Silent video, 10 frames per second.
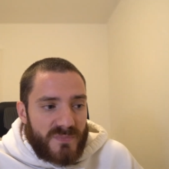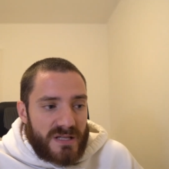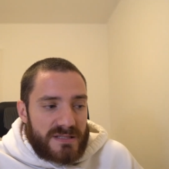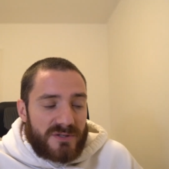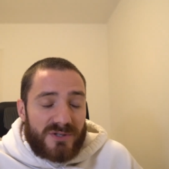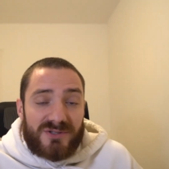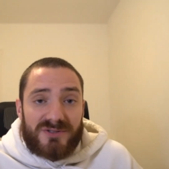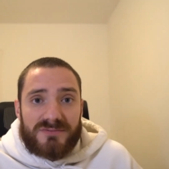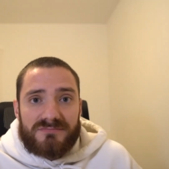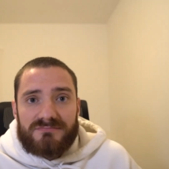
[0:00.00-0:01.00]

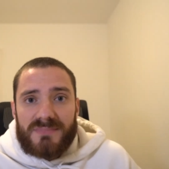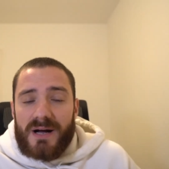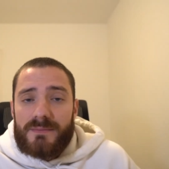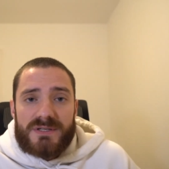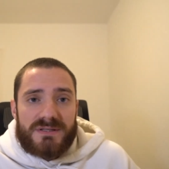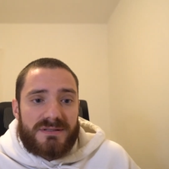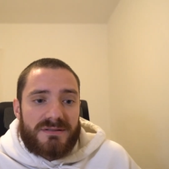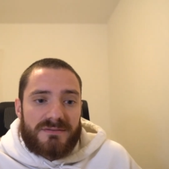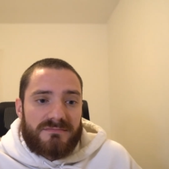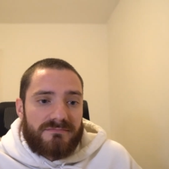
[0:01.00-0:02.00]
So I'm
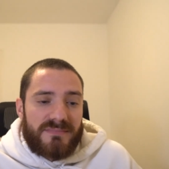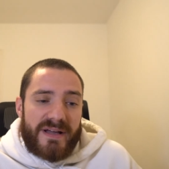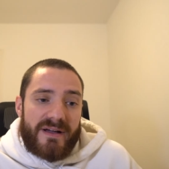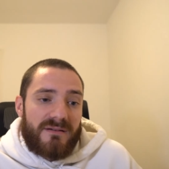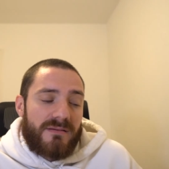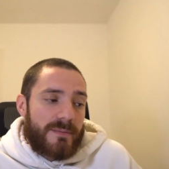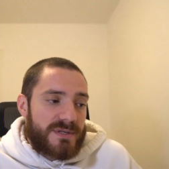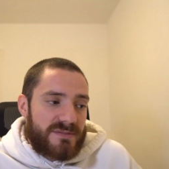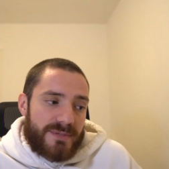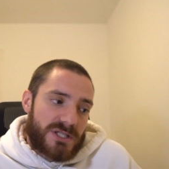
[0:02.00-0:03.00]
just
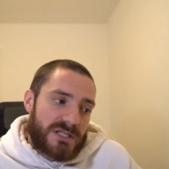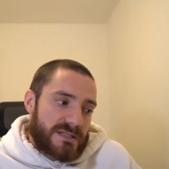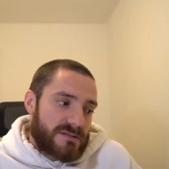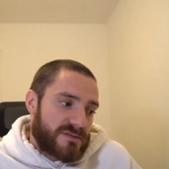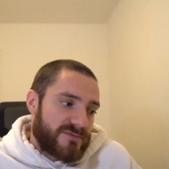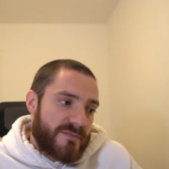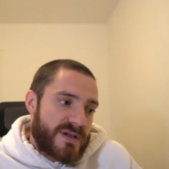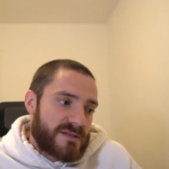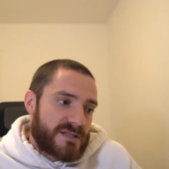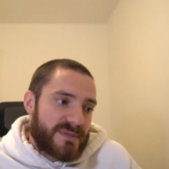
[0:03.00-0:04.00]
speechless. For me,
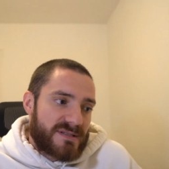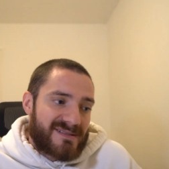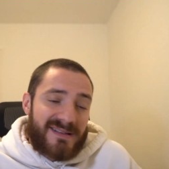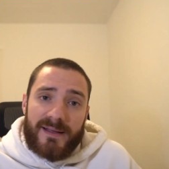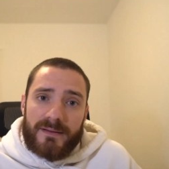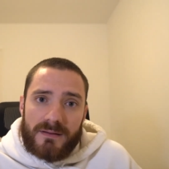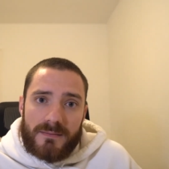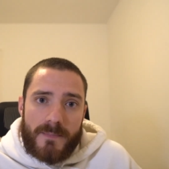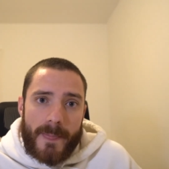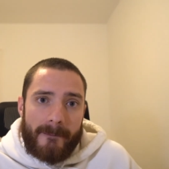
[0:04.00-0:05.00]
it's a bit sad.
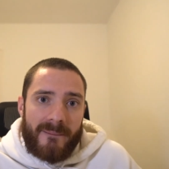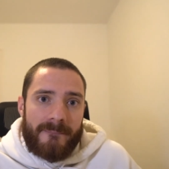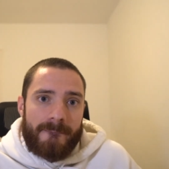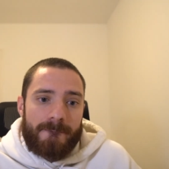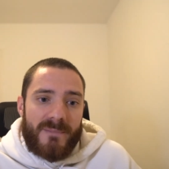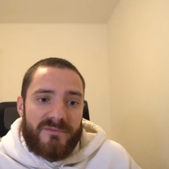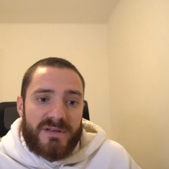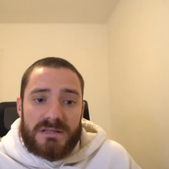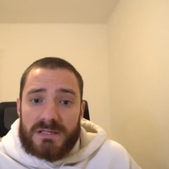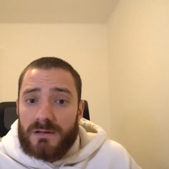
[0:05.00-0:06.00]
I
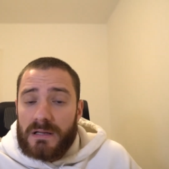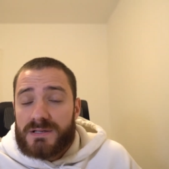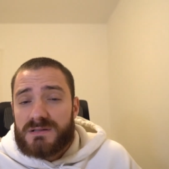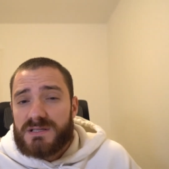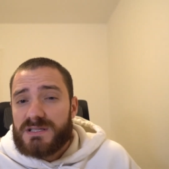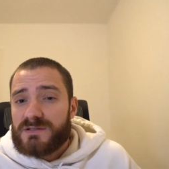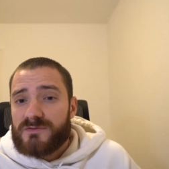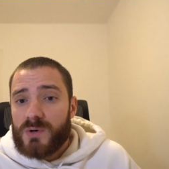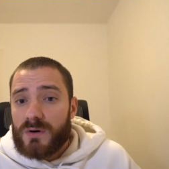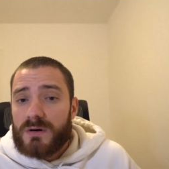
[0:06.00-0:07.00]
think collectors deserve
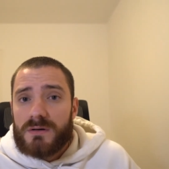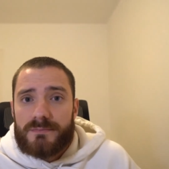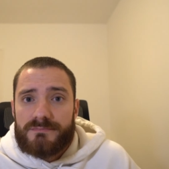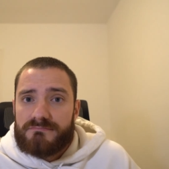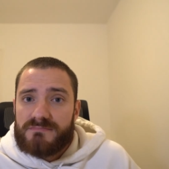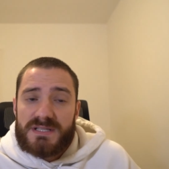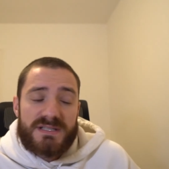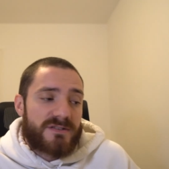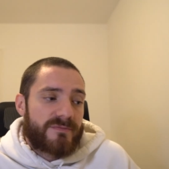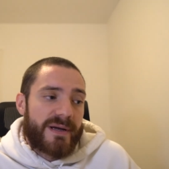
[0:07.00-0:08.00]

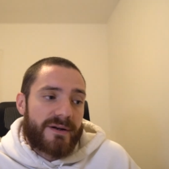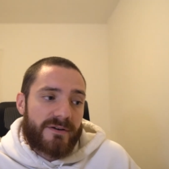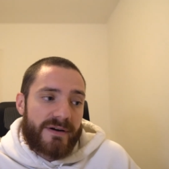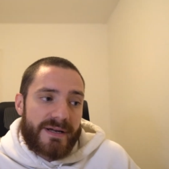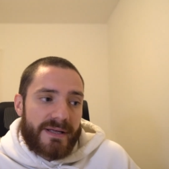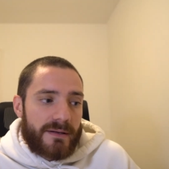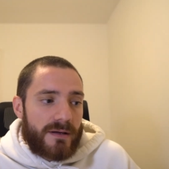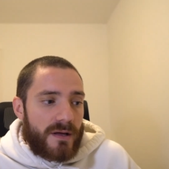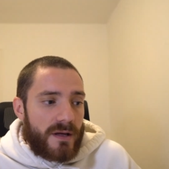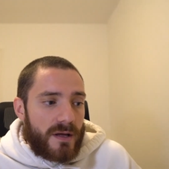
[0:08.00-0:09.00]
better grading
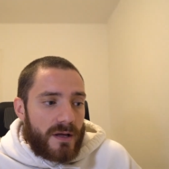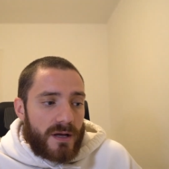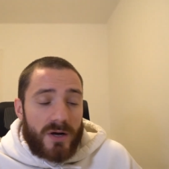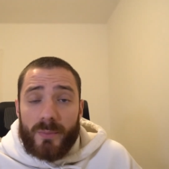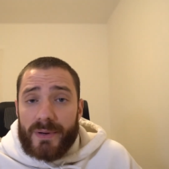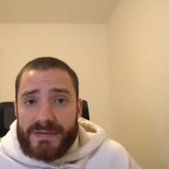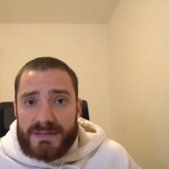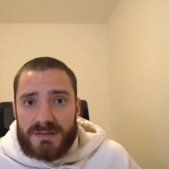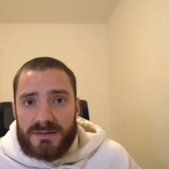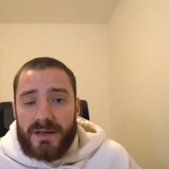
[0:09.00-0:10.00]

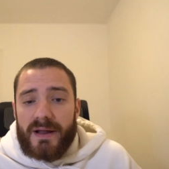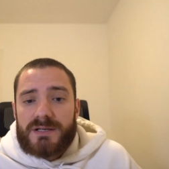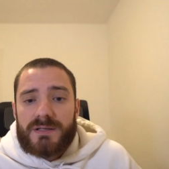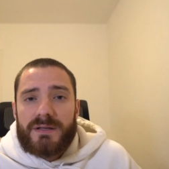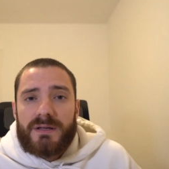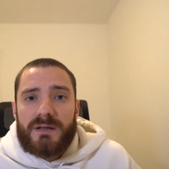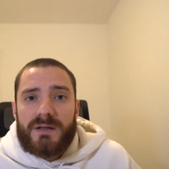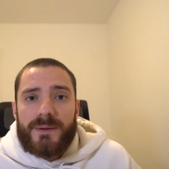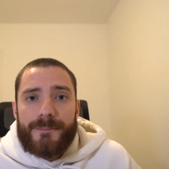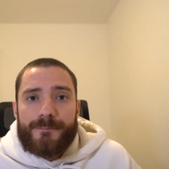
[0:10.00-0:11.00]
companies that
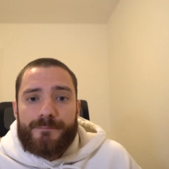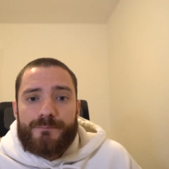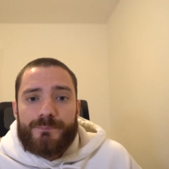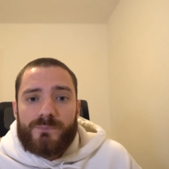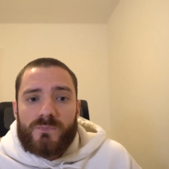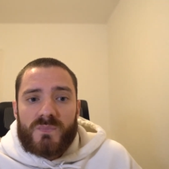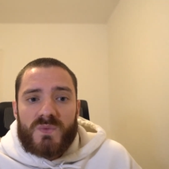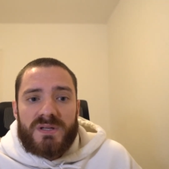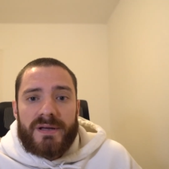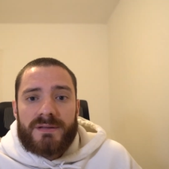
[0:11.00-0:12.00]
actually
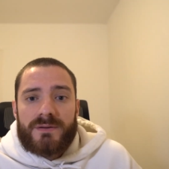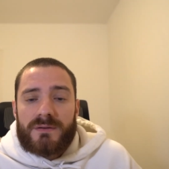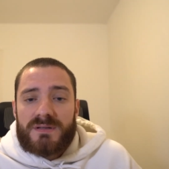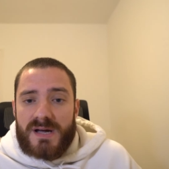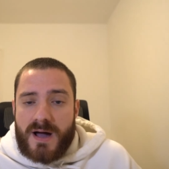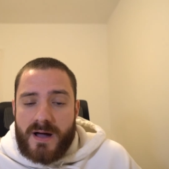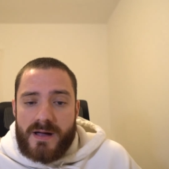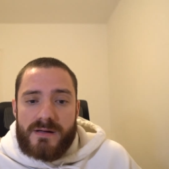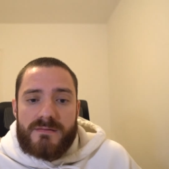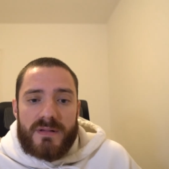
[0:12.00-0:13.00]
take the
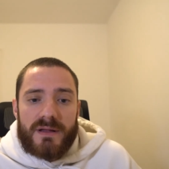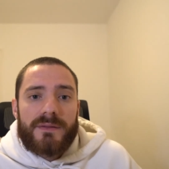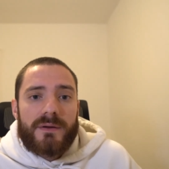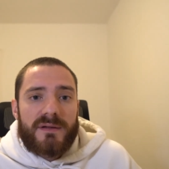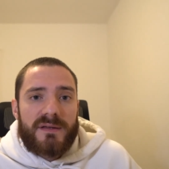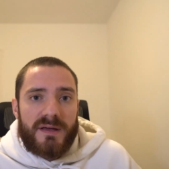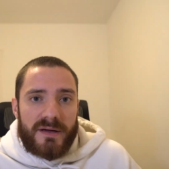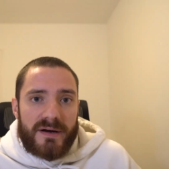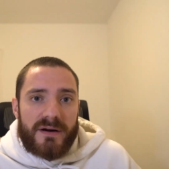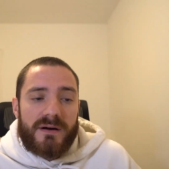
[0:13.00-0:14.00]
time and the
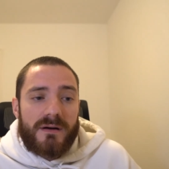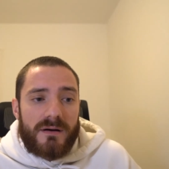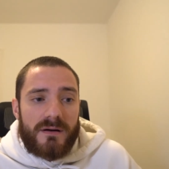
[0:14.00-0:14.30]
care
----------
### Goal of the exercise
Repeat the full set of records exactly, and output no pictures.

### Response
Silent video, 10 frames per second.
[0:00.00-0:01.00]

[0:01.00-0:02.00]
So I'm
[0:02.00-0:03.00]
just
[0:03.00-0:04.00]
speechless. For me,
[0:04.00-0:05.00]
it's a bit sad.
[0:05.00-0:06.00]
I
[0:06.00-0:07.00]
think collectors deserve
[0:07.00-0:08.00]

[0:08.00-0:09.00]
better grading
[0:09.00-0:10.00]

[0:10.00-0:11.00]
companies that
[0:11.00-0:12.00]
actually
[0:12.00-0:13.00]
take the
[0:13.00-0:14.00]
time and the
[0:14.00-0:14.30]
care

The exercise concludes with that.